START Task inputs

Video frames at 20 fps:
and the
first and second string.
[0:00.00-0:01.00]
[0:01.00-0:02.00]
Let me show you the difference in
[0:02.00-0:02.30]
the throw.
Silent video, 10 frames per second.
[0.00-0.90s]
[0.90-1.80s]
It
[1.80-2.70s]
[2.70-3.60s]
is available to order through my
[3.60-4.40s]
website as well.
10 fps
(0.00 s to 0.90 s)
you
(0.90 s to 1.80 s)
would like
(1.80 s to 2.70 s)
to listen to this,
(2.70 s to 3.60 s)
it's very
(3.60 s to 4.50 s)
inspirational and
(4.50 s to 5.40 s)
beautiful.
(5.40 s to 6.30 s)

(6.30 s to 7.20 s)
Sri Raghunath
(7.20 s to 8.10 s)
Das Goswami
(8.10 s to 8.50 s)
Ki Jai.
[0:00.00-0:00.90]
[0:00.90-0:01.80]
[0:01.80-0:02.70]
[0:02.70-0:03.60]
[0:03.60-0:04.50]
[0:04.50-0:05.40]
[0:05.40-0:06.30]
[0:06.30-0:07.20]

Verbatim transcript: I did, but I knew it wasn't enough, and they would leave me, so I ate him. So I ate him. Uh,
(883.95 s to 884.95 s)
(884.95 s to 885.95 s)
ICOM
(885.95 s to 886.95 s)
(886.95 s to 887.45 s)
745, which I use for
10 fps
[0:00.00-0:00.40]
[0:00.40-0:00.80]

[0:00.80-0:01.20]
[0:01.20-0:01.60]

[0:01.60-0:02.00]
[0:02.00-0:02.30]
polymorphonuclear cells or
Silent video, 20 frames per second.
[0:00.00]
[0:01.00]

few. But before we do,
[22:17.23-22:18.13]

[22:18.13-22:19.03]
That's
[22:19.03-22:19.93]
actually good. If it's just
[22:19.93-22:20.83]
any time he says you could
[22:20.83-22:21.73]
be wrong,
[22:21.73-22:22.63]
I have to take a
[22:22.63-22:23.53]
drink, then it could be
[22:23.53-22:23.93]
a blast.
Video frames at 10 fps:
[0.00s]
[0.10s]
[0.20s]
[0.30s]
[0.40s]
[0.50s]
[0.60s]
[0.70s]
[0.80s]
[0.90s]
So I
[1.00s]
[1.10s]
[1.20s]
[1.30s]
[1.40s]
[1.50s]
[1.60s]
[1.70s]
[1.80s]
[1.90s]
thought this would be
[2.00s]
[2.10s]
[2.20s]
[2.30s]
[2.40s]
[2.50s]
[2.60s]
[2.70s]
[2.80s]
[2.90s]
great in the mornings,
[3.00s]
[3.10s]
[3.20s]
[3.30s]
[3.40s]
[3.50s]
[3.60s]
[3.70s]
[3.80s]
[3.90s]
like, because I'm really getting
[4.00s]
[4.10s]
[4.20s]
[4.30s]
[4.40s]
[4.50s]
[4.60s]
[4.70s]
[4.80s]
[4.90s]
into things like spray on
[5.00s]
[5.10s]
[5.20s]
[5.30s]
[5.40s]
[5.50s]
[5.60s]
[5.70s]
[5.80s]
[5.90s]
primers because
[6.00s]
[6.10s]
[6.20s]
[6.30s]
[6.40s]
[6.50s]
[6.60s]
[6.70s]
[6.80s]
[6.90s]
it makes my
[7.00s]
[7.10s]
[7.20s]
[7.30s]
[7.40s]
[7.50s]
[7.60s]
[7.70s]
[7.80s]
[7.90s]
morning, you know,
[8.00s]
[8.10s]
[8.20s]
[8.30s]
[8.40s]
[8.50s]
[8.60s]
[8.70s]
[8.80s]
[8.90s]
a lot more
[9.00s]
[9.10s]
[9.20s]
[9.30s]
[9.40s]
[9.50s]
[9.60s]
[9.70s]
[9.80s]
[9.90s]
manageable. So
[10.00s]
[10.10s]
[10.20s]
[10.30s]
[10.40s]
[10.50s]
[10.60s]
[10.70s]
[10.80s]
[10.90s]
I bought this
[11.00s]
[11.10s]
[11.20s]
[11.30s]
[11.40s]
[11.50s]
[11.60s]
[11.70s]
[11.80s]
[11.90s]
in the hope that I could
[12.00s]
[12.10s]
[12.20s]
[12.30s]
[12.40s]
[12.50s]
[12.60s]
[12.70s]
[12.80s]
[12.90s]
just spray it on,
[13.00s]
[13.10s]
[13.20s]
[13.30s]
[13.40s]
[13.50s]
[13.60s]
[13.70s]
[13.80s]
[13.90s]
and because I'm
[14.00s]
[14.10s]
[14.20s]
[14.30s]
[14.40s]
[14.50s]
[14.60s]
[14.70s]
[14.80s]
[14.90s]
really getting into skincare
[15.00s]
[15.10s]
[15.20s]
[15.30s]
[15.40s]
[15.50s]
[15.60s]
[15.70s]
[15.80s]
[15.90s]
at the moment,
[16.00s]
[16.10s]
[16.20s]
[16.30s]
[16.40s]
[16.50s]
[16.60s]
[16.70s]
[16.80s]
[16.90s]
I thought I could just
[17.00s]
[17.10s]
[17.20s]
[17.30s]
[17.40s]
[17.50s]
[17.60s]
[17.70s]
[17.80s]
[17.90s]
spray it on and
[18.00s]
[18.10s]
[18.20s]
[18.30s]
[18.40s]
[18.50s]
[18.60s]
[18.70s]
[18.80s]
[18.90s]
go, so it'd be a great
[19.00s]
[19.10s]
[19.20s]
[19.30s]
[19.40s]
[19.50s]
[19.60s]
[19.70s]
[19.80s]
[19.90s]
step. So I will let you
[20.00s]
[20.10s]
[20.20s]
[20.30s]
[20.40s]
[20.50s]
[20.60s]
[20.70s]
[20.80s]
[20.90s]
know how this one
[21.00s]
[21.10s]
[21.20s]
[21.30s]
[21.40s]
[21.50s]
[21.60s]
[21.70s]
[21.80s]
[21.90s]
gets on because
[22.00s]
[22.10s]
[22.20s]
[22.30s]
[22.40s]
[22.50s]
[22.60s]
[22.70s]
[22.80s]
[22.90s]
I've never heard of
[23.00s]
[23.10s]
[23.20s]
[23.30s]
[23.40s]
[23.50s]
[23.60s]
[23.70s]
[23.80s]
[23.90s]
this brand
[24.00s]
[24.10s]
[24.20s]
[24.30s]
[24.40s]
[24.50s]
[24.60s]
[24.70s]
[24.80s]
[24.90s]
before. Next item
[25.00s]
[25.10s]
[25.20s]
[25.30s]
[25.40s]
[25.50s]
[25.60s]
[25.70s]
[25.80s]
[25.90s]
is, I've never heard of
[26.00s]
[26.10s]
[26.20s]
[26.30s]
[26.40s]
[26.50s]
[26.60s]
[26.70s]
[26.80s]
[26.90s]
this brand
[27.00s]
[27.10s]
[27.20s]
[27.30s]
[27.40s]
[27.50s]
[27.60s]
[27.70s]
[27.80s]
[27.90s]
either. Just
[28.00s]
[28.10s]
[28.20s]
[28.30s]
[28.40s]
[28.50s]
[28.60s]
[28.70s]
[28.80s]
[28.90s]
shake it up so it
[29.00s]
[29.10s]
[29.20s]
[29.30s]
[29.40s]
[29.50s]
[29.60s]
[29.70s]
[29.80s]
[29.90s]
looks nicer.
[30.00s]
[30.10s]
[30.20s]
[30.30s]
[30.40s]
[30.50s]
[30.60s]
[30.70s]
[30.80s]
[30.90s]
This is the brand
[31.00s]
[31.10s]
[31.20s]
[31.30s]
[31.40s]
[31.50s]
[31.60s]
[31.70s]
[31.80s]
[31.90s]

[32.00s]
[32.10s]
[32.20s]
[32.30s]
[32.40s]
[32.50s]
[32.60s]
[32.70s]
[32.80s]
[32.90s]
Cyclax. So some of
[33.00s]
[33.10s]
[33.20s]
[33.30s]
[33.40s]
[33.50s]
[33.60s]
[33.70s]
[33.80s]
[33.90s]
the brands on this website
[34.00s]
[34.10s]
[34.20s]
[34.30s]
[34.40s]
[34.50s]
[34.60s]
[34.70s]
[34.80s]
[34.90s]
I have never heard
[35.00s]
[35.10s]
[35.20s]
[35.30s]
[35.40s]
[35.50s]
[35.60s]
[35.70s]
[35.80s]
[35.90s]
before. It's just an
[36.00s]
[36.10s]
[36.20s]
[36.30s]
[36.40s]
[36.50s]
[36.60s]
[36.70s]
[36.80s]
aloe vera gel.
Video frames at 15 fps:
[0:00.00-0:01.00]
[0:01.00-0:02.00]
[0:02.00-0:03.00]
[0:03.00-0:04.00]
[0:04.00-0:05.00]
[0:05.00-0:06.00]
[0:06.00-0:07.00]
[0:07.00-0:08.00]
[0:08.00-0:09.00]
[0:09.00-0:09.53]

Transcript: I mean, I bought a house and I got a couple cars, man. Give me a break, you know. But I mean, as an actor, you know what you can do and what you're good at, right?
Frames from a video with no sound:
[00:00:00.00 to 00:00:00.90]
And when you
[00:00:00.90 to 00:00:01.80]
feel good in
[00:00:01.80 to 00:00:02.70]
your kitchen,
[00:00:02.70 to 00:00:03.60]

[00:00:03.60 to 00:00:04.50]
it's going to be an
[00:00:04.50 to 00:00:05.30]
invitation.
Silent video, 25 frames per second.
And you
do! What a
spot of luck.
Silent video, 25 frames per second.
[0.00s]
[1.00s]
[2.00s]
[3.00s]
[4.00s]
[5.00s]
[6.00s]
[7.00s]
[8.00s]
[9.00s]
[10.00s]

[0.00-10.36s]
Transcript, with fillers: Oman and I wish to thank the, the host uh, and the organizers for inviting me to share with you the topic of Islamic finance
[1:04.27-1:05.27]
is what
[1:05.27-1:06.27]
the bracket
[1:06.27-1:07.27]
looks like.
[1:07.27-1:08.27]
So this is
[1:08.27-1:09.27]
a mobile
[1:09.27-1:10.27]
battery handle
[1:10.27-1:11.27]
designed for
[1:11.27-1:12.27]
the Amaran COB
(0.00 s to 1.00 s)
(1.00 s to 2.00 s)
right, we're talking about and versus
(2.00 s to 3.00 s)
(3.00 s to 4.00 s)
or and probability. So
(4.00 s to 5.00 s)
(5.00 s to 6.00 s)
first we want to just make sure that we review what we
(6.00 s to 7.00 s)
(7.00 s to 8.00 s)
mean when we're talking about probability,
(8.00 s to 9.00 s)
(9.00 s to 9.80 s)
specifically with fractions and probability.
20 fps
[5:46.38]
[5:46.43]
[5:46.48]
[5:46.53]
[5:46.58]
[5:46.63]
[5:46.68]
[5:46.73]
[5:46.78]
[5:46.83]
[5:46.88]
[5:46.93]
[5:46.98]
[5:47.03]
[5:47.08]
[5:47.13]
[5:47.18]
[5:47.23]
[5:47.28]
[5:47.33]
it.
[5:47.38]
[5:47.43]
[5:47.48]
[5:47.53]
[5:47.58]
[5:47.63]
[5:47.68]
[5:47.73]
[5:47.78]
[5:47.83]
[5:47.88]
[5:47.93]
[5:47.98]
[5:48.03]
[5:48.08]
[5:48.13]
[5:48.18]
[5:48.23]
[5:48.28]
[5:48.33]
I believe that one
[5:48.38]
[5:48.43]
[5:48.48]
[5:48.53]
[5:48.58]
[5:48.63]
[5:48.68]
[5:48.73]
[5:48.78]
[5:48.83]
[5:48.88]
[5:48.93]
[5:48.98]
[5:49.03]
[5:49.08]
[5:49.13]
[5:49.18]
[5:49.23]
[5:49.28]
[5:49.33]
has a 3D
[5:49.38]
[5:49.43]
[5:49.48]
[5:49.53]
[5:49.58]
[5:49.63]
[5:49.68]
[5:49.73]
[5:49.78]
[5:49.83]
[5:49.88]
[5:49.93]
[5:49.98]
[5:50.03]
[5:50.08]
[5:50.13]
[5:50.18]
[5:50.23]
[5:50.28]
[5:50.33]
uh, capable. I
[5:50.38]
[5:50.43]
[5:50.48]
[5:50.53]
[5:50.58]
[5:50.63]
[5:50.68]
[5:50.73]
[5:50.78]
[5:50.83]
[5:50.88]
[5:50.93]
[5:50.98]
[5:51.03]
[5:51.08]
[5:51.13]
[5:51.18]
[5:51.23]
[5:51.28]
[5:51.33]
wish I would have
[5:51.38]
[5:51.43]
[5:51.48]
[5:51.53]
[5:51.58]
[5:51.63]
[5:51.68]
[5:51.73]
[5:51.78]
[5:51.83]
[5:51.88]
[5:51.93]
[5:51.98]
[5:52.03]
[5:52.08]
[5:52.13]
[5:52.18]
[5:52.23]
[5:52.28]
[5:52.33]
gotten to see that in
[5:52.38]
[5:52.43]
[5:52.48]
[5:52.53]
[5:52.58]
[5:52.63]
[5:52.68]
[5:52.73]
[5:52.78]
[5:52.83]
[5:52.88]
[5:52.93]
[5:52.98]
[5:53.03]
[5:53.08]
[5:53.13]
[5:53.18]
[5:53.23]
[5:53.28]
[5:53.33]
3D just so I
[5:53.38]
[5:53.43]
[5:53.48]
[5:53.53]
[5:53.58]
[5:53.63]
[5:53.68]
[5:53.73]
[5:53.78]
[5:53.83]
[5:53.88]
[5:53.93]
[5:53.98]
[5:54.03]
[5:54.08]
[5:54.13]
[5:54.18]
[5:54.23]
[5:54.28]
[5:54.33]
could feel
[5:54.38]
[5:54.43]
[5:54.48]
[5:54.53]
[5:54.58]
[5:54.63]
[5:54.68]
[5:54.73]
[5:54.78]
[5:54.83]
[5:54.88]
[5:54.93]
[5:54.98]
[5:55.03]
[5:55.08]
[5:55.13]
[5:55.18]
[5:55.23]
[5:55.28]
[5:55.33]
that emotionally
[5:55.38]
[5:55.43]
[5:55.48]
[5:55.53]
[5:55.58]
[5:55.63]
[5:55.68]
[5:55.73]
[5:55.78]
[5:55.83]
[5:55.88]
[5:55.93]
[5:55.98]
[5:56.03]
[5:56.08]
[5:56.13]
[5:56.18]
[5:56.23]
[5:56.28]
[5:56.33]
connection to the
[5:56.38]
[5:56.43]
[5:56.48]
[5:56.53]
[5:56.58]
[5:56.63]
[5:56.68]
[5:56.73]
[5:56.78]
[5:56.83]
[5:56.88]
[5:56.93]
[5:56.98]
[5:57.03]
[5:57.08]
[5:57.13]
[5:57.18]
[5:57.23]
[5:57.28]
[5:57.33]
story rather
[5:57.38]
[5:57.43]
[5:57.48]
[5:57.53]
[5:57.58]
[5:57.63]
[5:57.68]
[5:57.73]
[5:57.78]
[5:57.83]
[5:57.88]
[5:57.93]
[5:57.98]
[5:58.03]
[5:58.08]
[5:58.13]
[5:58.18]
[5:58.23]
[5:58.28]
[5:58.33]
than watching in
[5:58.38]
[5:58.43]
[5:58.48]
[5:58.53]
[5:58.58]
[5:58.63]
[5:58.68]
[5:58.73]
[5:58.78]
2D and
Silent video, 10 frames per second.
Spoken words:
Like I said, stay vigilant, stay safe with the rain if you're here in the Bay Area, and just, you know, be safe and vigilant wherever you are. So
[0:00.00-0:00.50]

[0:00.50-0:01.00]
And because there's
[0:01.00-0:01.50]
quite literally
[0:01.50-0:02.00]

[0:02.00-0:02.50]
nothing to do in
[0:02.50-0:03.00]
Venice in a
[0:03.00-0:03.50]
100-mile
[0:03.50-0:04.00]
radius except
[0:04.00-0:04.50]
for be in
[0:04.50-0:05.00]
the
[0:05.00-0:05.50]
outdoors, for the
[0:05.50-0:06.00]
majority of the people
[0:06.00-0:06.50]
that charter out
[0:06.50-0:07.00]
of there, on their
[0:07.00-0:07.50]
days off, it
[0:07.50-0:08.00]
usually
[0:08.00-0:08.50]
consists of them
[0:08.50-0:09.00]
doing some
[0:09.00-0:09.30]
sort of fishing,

END Task inputs

Exercise goal -
Working from the data above, extract solely the lines from the one containing "[1.80-2.70s]" through the one containing "[0:06.30-0:07.20]", exactly as they appear, both included.

Output for this task -
[1.80-2.70s]
[2.70-3.60s]
is available to order through my
[3.60-4.40s]
website as well.
10 fps
(0.00 s to 0.90 s)
you
(0.90 s to 1.80 s)
would like
(1.80 s to 2.70 s)
to listen to this,
(2.70 s to 3.60 s)
it's very
(3.60 s to 4.50 s)
inspirational and
(4.50 s to 5.40 s)
beautiful.
(5.40 s to 6.30 s)

(6.30 s to 7.20 s)
Sri Raghunath
(7.20 s to 8.10 s)
Das Goswami
(8.10 s to 8.50 s)
Ki Jai.
[0:00.00-0:00.90]
[0:00.90-0:01.80]
[0:01.80-0:02.70]
[0:02.70-0:03.60]
[0:03.60-0:04.50]
[0:04.50-0:05.40]
[0:05.40-0:06.30]
[0:06.30-0:07.20]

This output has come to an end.